━━━━━ THE INPUT

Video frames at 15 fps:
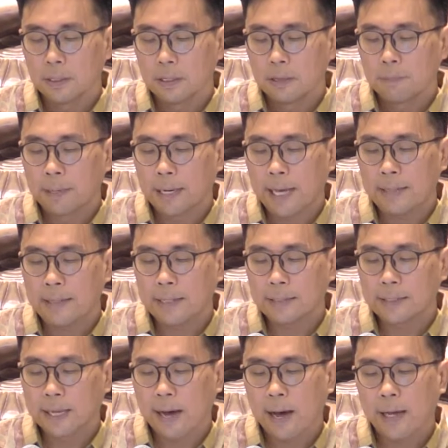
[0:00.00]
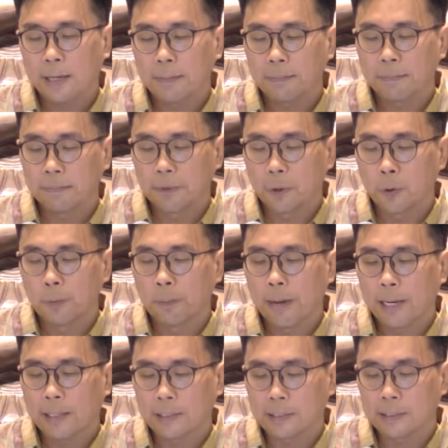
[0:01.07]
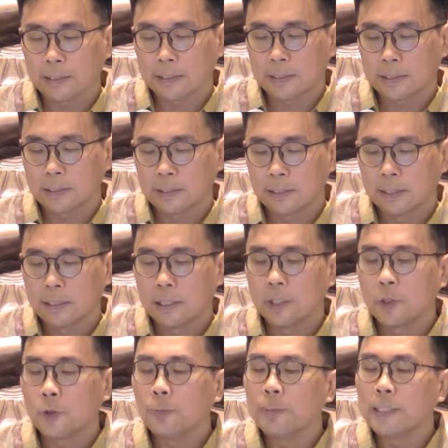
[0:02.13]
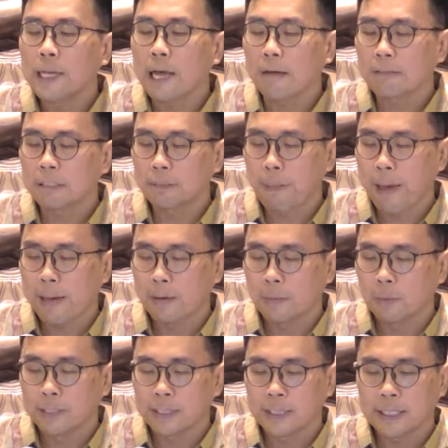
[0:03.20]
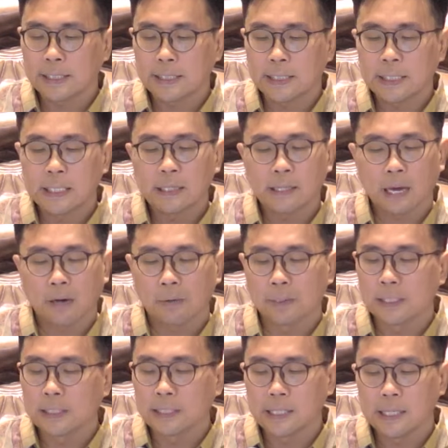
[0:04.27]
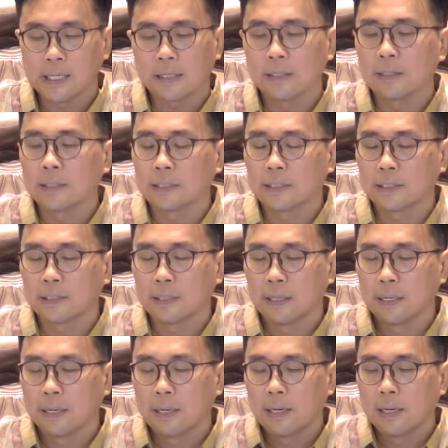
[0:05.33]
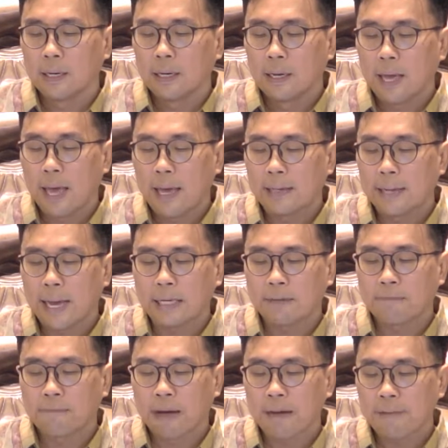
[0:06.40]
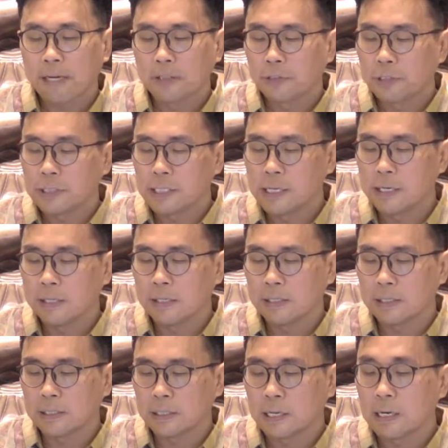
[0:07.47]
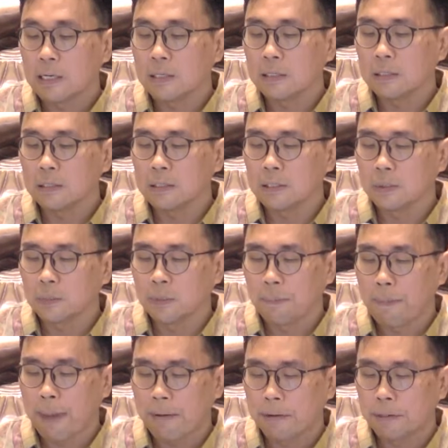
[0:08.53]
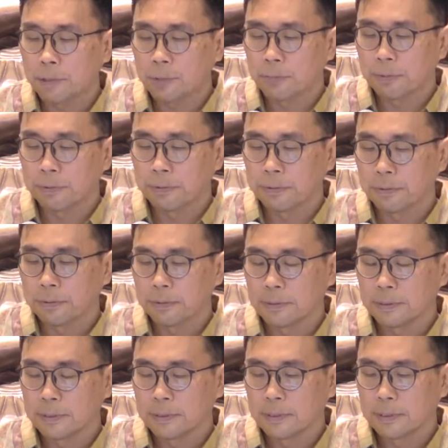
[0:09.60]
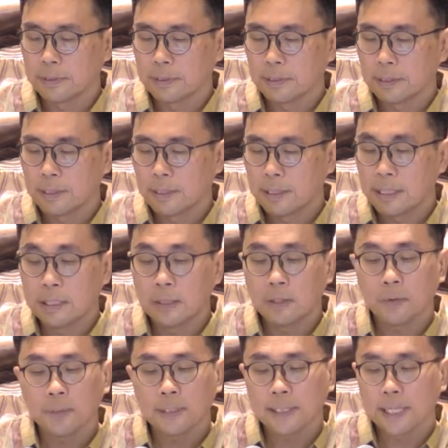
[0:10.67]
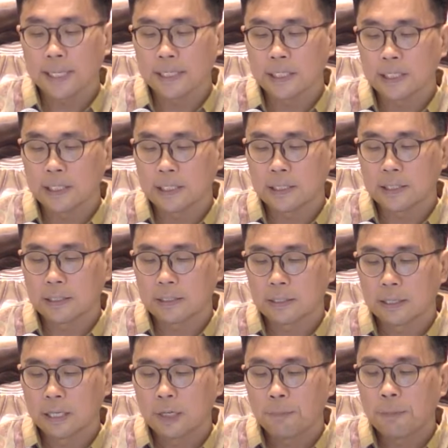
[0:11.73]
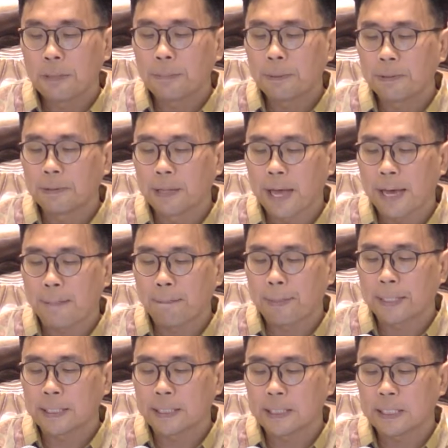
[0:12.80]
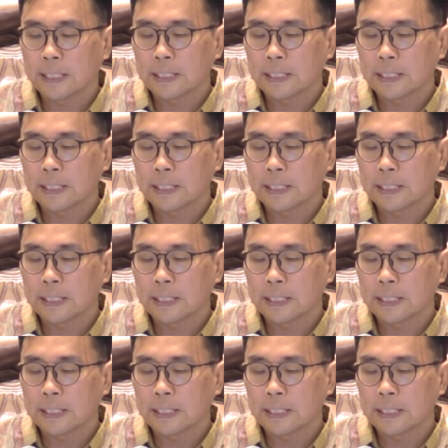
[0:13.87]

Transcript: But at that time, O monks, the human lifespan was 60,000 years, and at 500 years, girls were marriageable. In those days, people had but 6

━━━━━━━━━━
━━━━━ THE INPUT

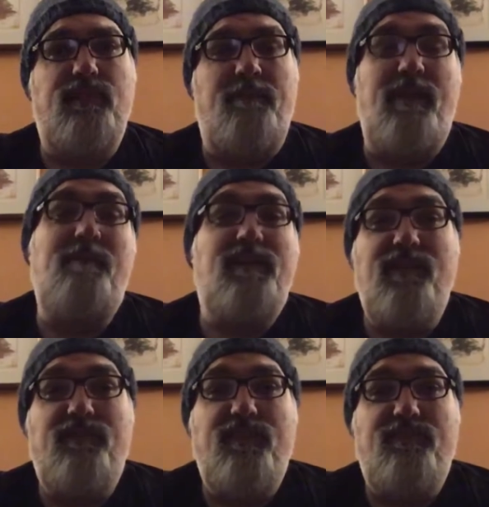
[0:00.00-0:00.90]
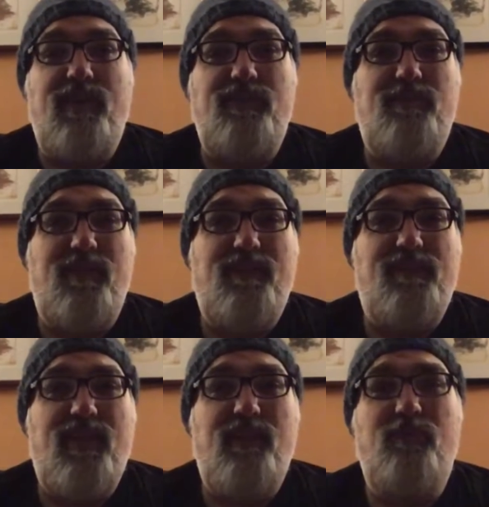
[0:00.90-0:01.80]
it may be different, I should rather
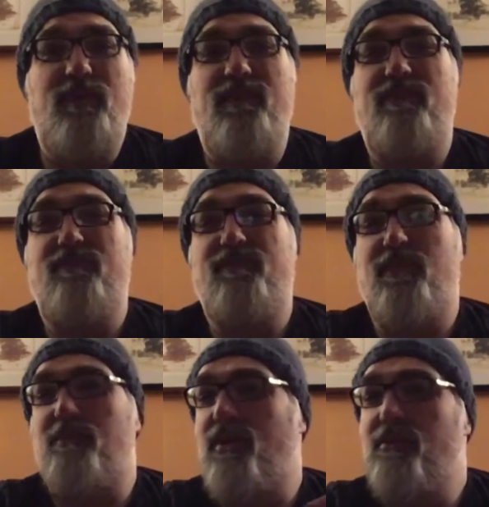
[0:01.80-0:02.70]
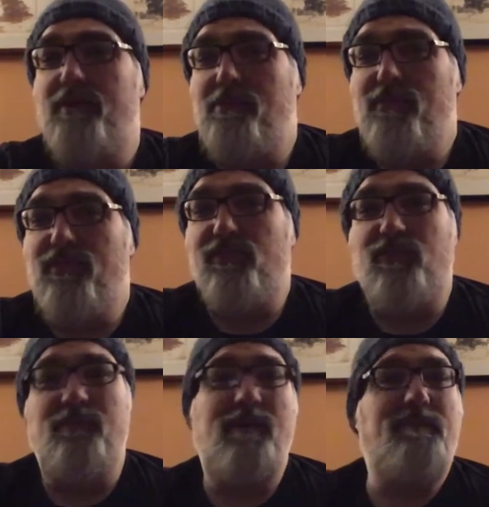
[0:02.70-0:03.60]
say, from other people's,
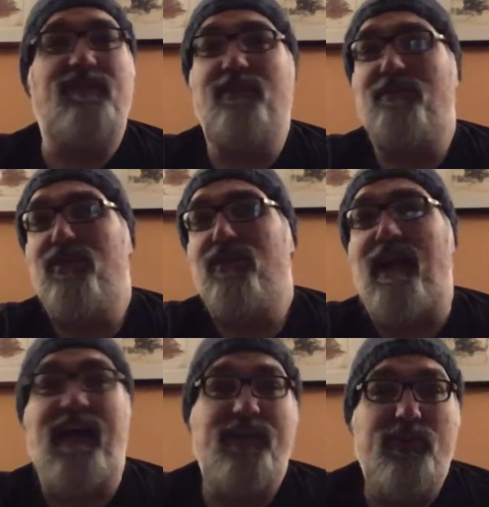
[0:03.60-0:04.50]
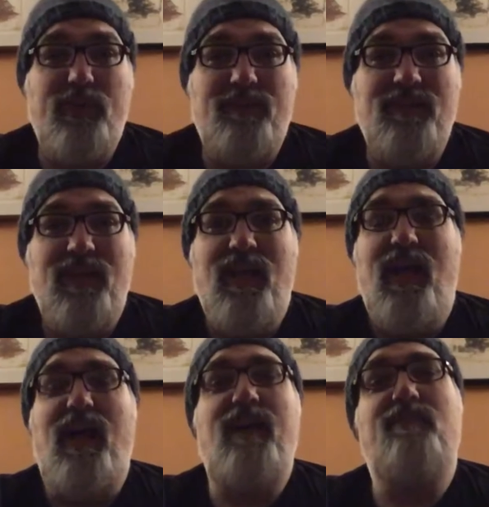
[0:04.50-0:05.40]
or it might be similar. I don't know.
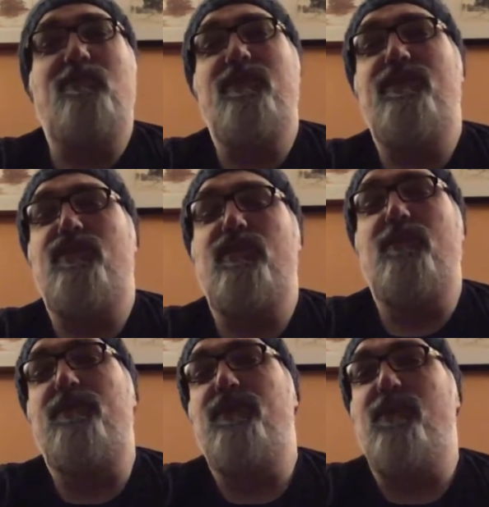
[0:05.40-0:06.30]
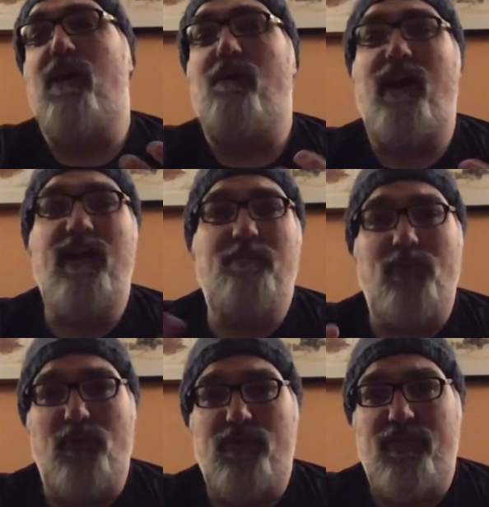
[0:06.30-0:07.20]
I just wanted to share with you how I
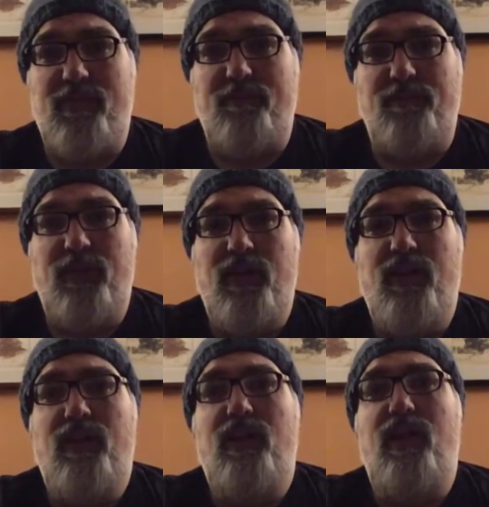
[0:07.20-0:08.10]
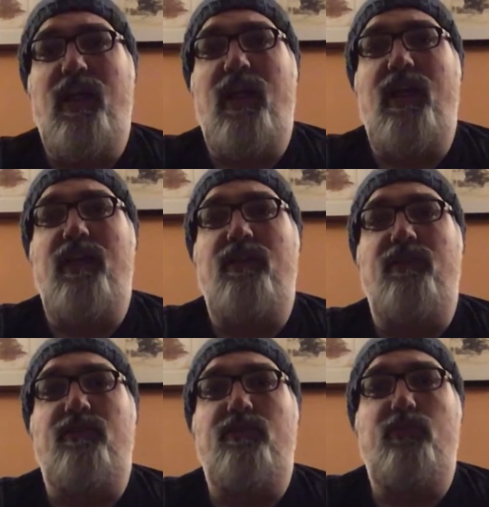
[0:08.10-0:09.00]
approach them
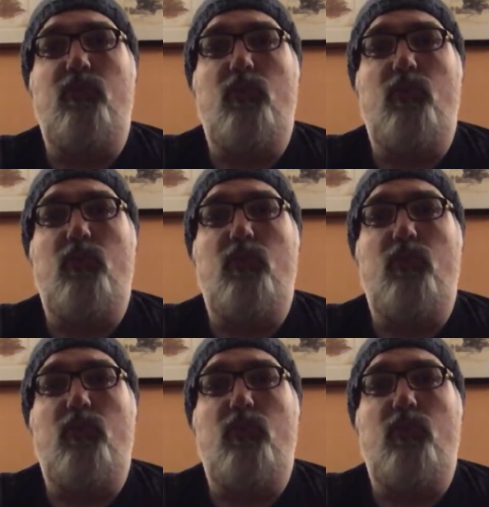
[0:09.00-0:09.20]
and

━━━━━━━━━━
━━━━━ THE INPUT

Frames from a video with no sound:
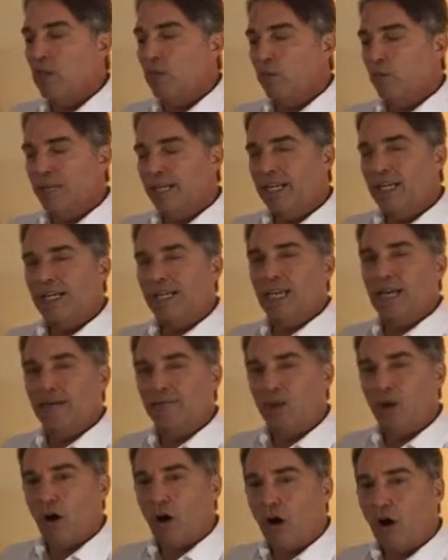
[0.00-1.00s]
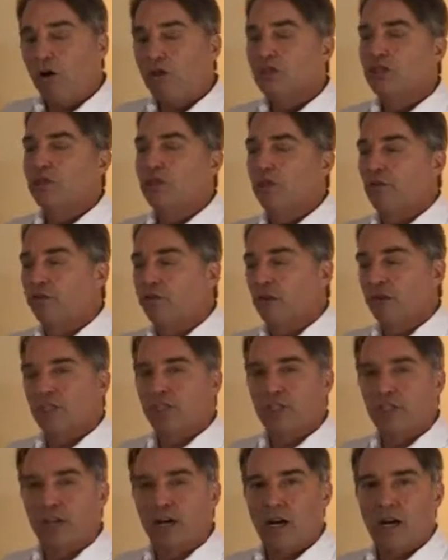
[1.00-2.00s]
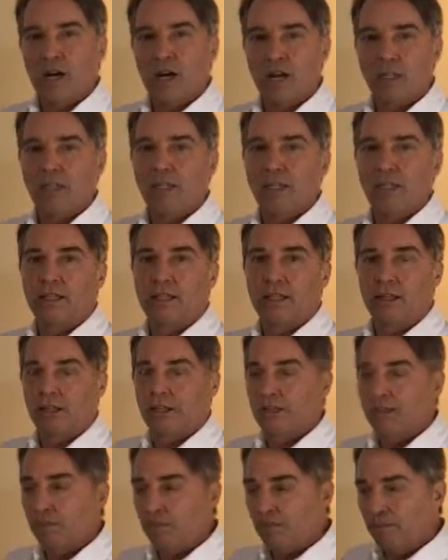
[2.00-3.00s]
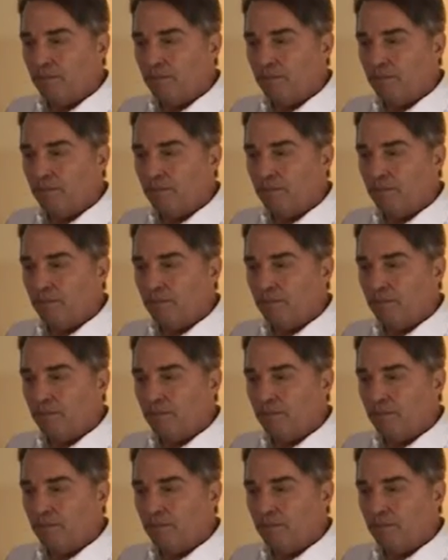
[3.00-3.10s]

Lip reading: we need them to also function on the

━━━━━━━━━━

▸ **WHAT THIS TASK INVOLVES**: Within the listing above, the lines starting at the one containing "[0:00.90-0:01.80]" and ending at the one containing "[0:05.40-0:06.30]" are to be returned exactly. Omit the pictures.

▸ **EXERCISE RESULT**:
[0:00.90-0:01.80]
it may be different, I should rather
[0:01.80-0:02.70]
[0:02.70-0:03.60]
say, from other people's,
[0:03.60-0:04.50]
[0:04.50-0:05.40]
or it might be similar. I don't know.
[0:05.40-0:06.30]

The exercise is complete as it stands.